* _EXERCISE DIRECTIONS_
Omitting all images, output the entries that follow exactly as written.

* _PROVIDED MATERIAL_
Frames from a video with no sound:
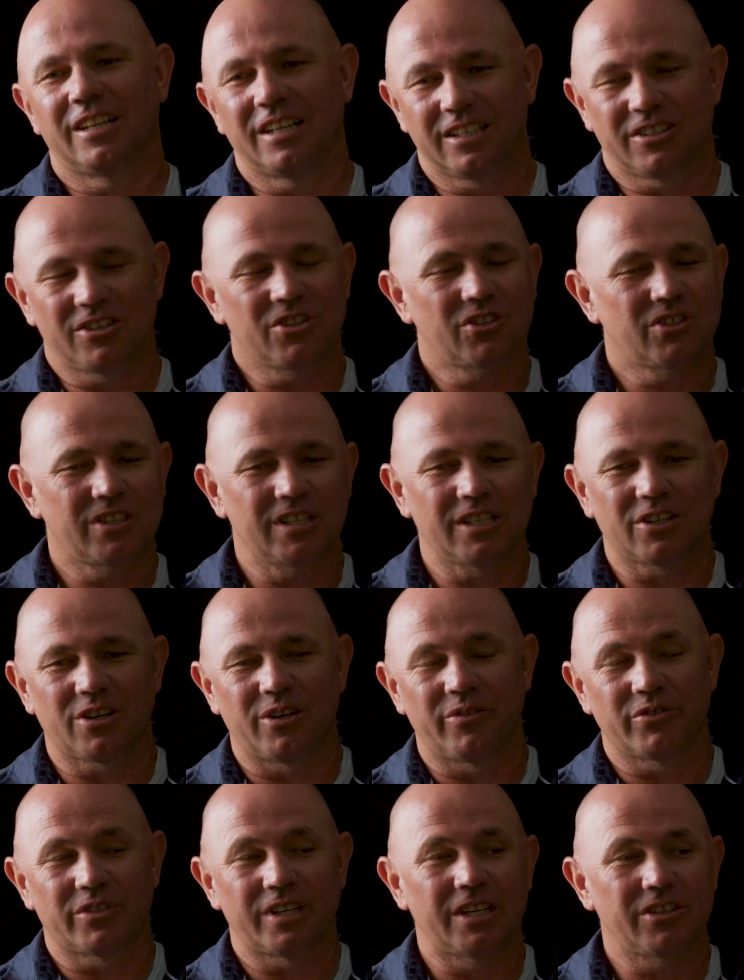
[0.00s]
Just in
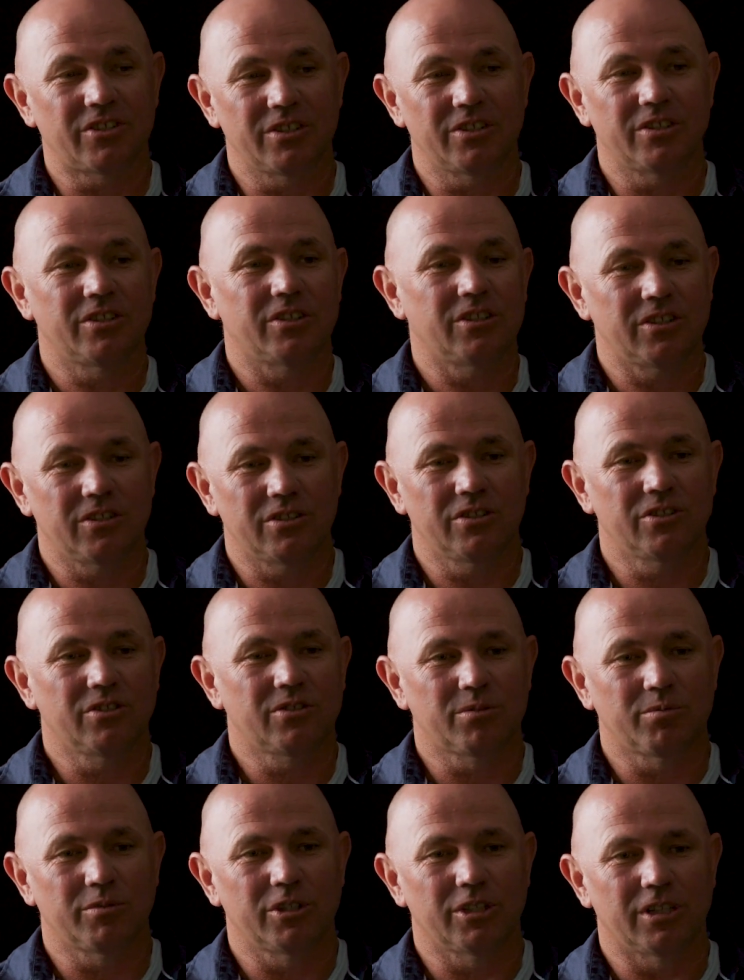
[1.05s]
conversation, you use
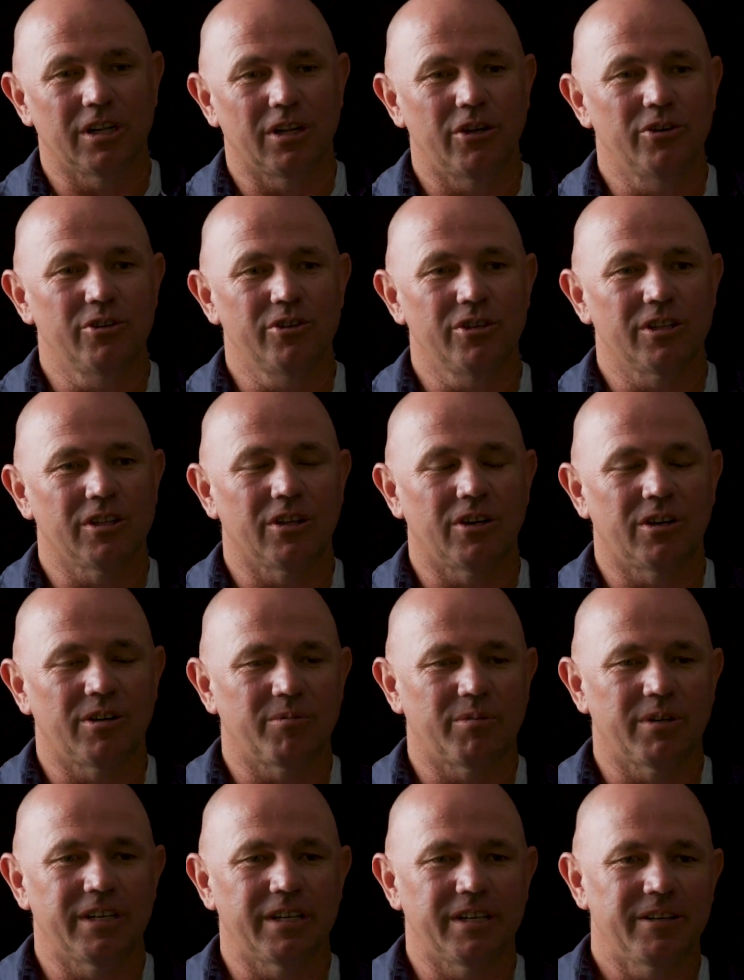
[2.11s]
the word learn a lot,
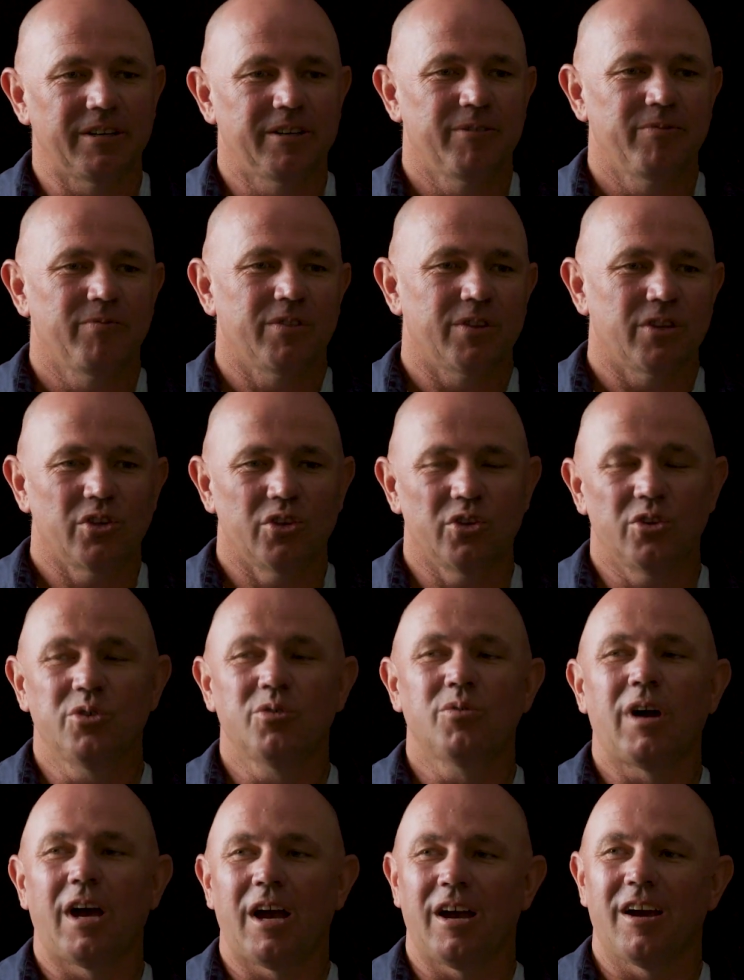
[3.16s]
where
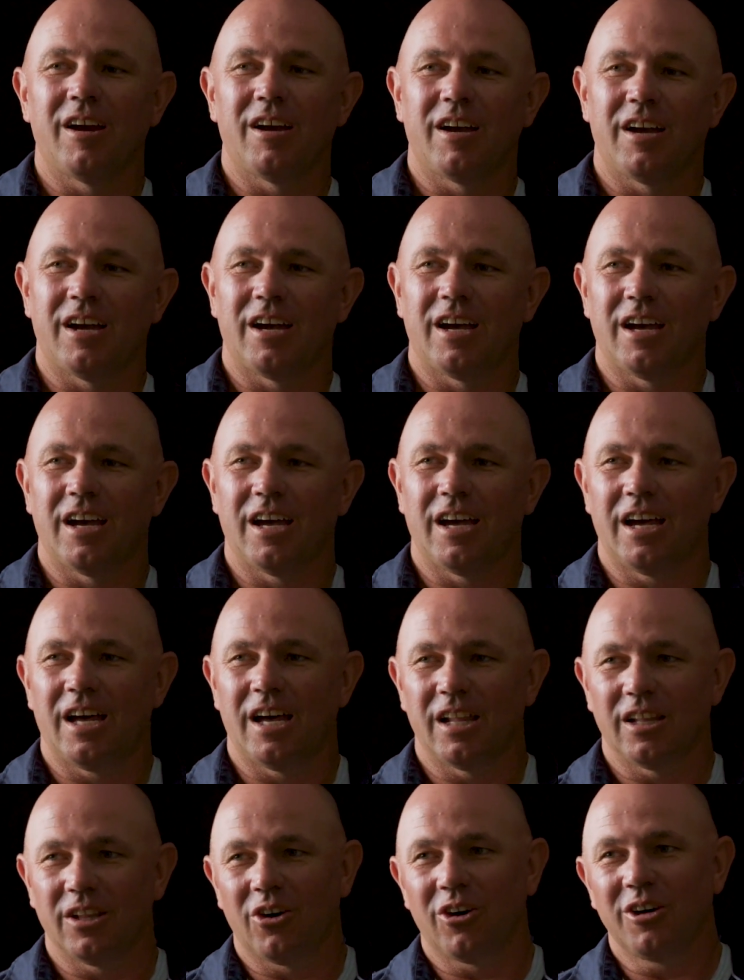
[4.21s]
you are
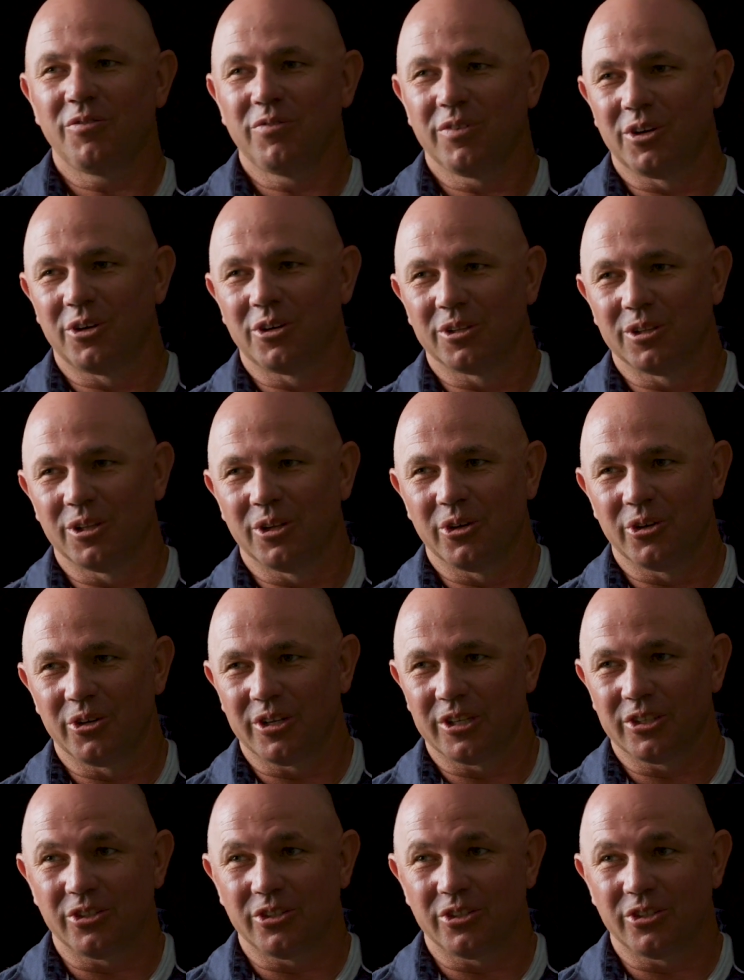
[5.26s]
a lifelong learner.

* _RESULT OF THIS EXERCISE_
Frames from a video with no sound:
[0.00s]
Just in
[1.05s]
conversation, you use
[2.11s]
the word learn a lot,
[3.16s]
where
[4.21s]
you are
[5.26s]
a lifelong learner.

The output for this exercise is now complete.